Source: Bayesian Analysis, Volume 14, Number 2, 477--494.

Abstract:
Mixture models are a natural choice in many applications, but it can be difficult to place an a priori upper bound on the number of components. To circumvent this, investigators are turning increasingly to Dirichlet process mixture models (DPMMs). It is therefore important to develop an understanding of the strengths and weaknesses of this approach. This work considers the MAP (maximum a posteriori) clustering for the Gaussian DPMM (where the cluster means have Gaussian distribution and, for each cluster, the observations within the cluster have Gaussian distribution).

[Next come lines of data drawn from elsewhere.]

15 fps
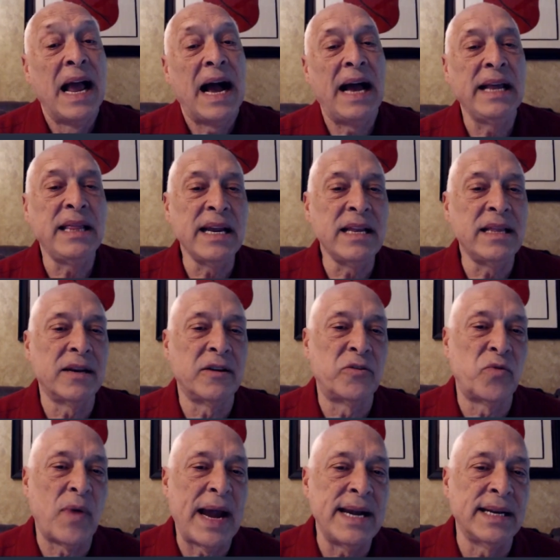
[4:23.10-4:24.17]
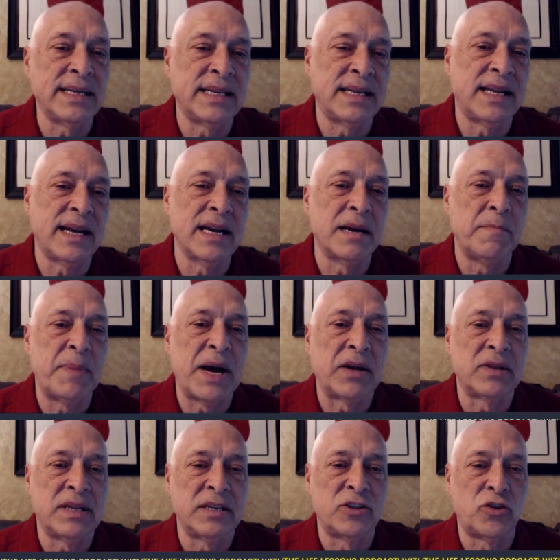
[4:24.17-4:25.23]
I think the greatest thing
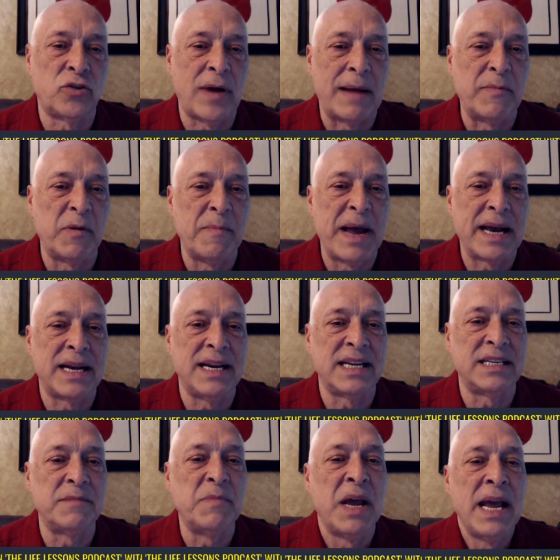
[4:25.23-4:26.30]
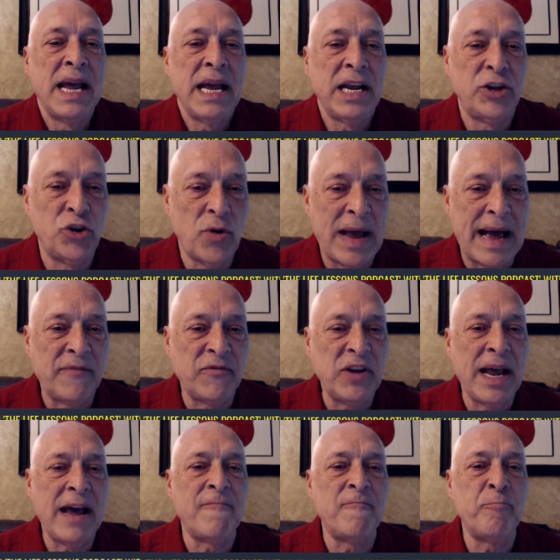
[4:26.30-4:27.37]
about this tremor mechanism is you have to
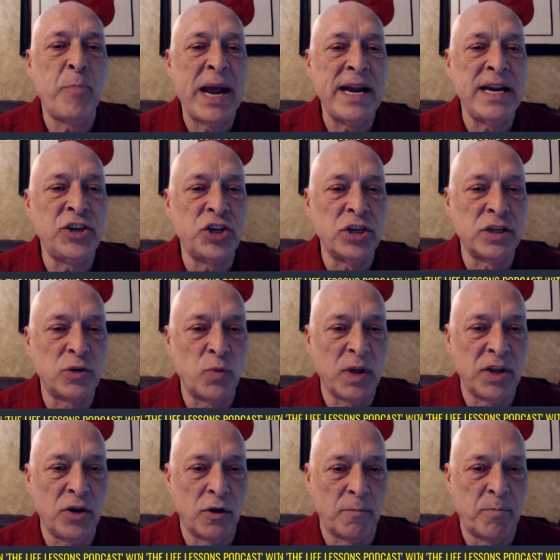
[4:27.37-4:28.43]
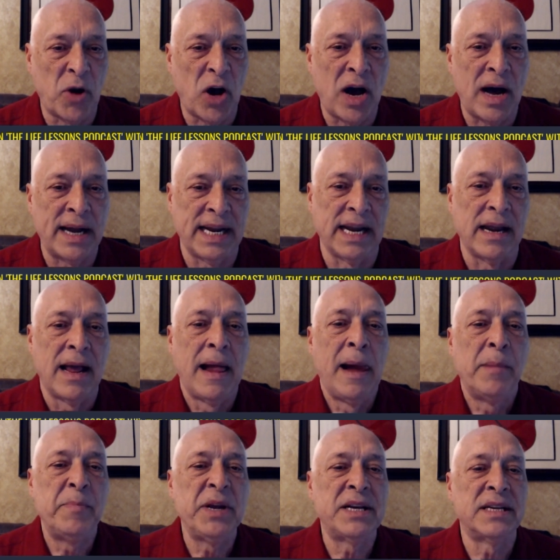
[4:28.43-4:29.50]
have patience with your body,
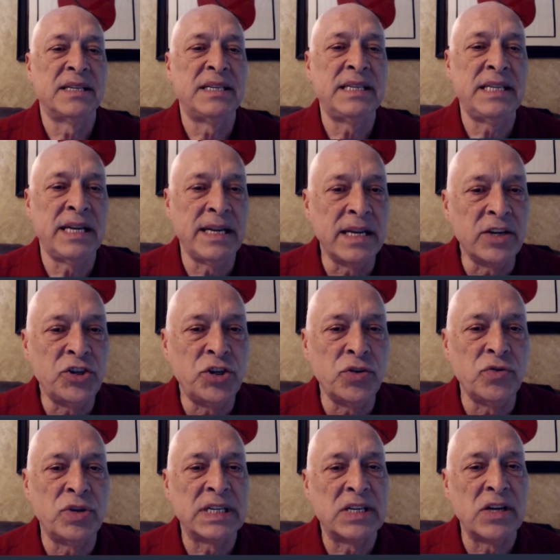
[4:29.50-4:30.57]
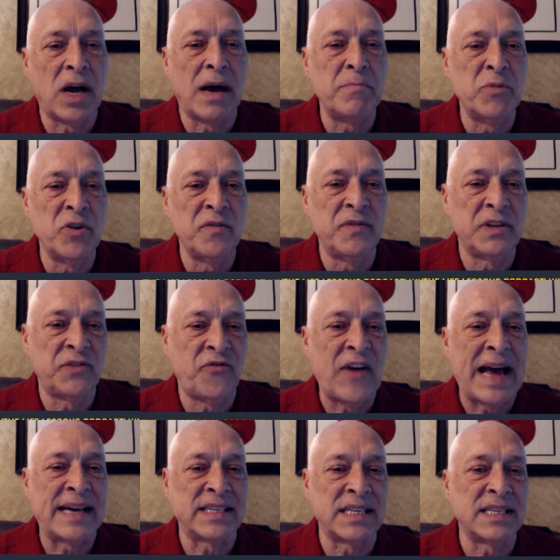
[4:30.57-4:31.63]
because tissue does not move as
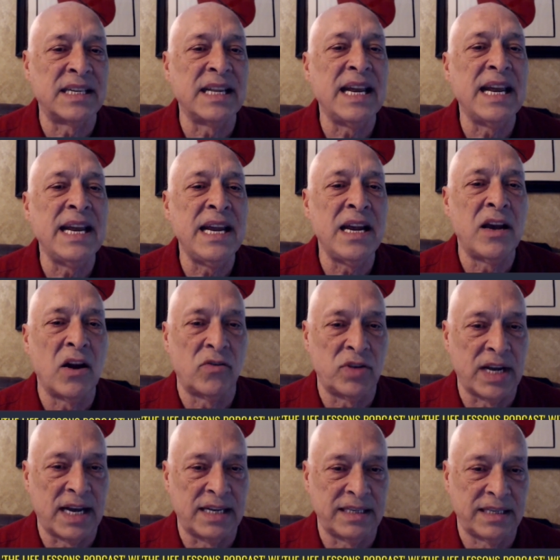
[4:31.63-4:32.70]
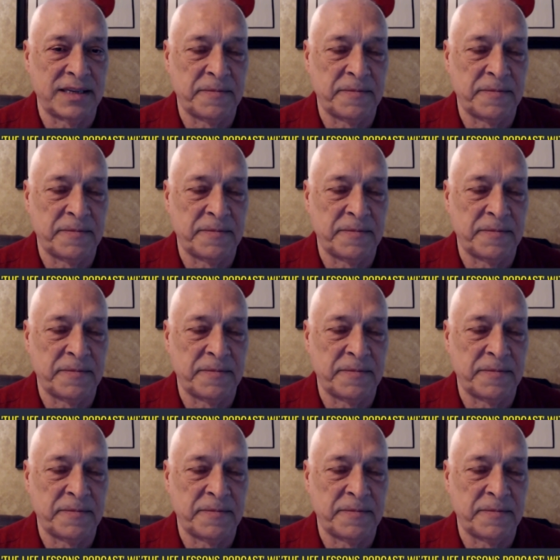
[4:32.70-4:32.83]
fast as the ego does.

Some desirable properties of the MAP partition are proved: ‘almost disjointness’ of the convex hulls of clusters (they may have at most one point in common) and (with natural assumptions) the comparability of sizes of those clusters that intersect any fixed ball with the number of observations (as the latter goes to infinity). Consequently, the number of such clusters remains bounded. Furthermore, if the data arises from independent identically distributed sampling from a given distribution with bounded support then the asymptotic MAP partition of the observation space maximises a function which has a straightforward expression, which depends only on the within-group covariance parameter. As the operator norm of this covariance parameter decreases, the number of clusters in the MAP partition becomes arbitrarily large, which may lead to the overestimation of the number of mixture components.